|ZFIN ID: ZDB-PUB-090217-5|
The transcription factor, glial cell missing 2, is involved in differentiation and functional regulation of H+-ATPase-rich cells in zebrafish (Danio rerio)
Chang, W.J., Horng, J.L., Yan, J.J., Hsiao, C.D., and Hwang, P.P.
|Source:||American journal of physiology. Regulatory, integrative and comparative physiology 296(4): R1192-R1201 (Journal)|
|Registered Authors:||Horng, Jiun-Lin, Hsiao, Chung-Der, Hwang, Pung Pung|
|PubMed:||19193938 Full text @ Am. J. Physiol. Regul. Integr. Comp. Physiol.|
Chang, W.J., Horng, J.L., Yan, J.J., Hsiao, C.D., and Hwang, P.P. (2009) The transcription factor, glial cell missing 2, is involved in differentiation and functional regulation of H+-ATPase-rich cells in zebrafish (Danio rerio). American journal of physiology. Regulatory, integrative and comparative physiology. 296(4):R1192-R1201.
ABSTRACTH(+)-ATPase-rich (HR) cells in zebrafish are known to be involved in acid secretion and Na(+) uptake mechanisms in zebrafish gills/skin; however, little is known about how HR cells are functionally regulated. In the present work, we studied the roles of Drosophila glial cell missing (gcm), a cell fate-related transcription factor, in the differentiation and functional regulation of zebrafish HR cells. Zebrafish gcm-2 (zgcm2) was found to begin expression in zebrafish embryos at 10 h post-fertilization (hpf), and to be extensively expressed in gills but only mildly so in eyes, heart, muscles, and testes.
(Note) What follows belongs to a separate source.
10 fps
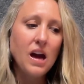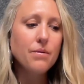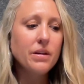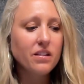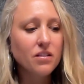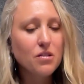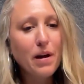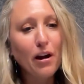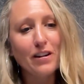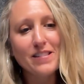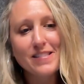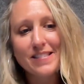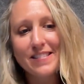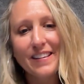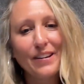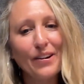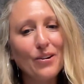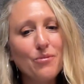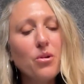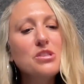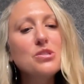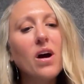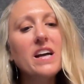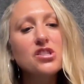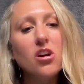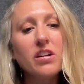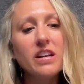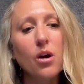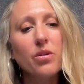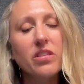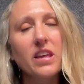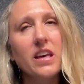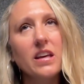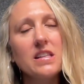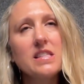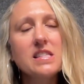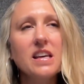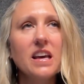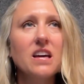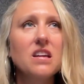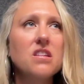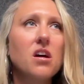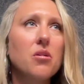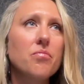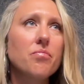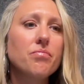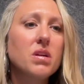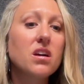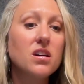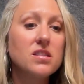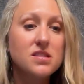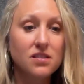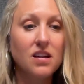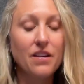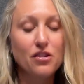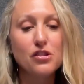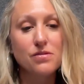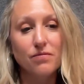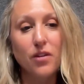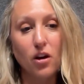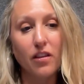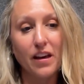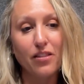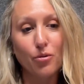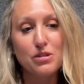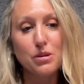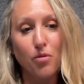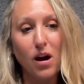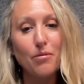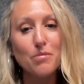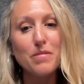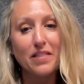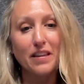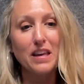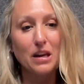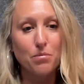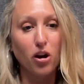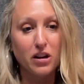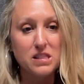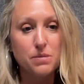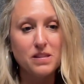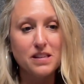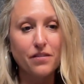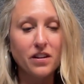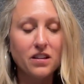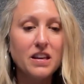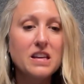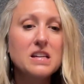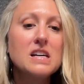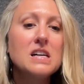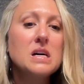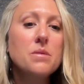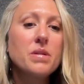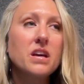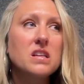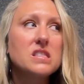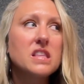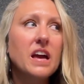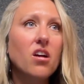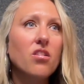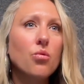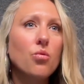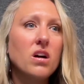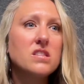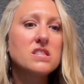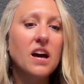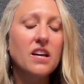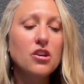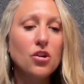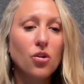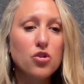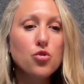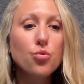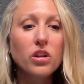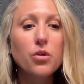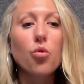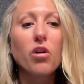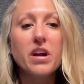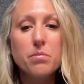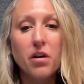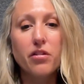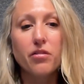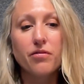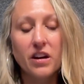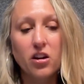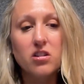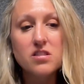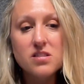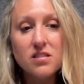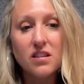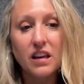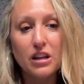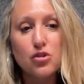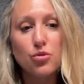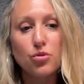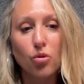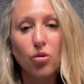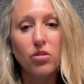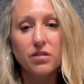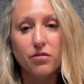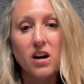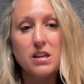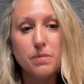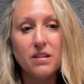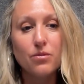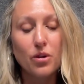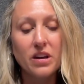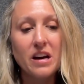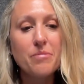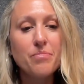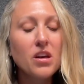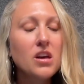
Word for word: I mean, parents, you know. Yeah. So I started out with kids, and um, because I just felt like there was a problem in the kid market specifically, because they are the ones that, you know, you really worry about their fingers getting too cold and frostbite and whatnot.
By whole-mount in situ hybridization, zgcm2 messenger (m)RNA signals were found in a group of cells on the zebrafish yolk-sac surface initially in the tail-bud stage (10 hpf); they had disappeared at 36 hpf, and thereafter appeared again in the gill region from 48 hpf. Double fluorescence in situ hybridization further demonstrated specific co-localization of zgcm2 mRNA in HR cells in zebrafish embryons. Knockdown of zgcm2 with a specific morpholino oligonucleotide caused the complete disappearance of HR cells with a concomitant decrease in H(+) activity at the apical surface of HR cells, but it did not affect the occurrence of Na(+)-K(+)-ATPase-rich (NaR)cells. A decrease in zatp6v1a (the H(+)-ATPase subunit A) expression and no change in zgcm2 expression in zebrafish gills were seen from 12 h to 3 d after transfer to acidic fresh water, but a compensatory stimulation in the expressions of both genes appeared 4 d post transfer. In conclusion, functional regulation of HR cells is probably achieved by enhancing cell differentiation via zGCM2 activation. Key words: acid secretion, ionocytes, ion regulation, gills.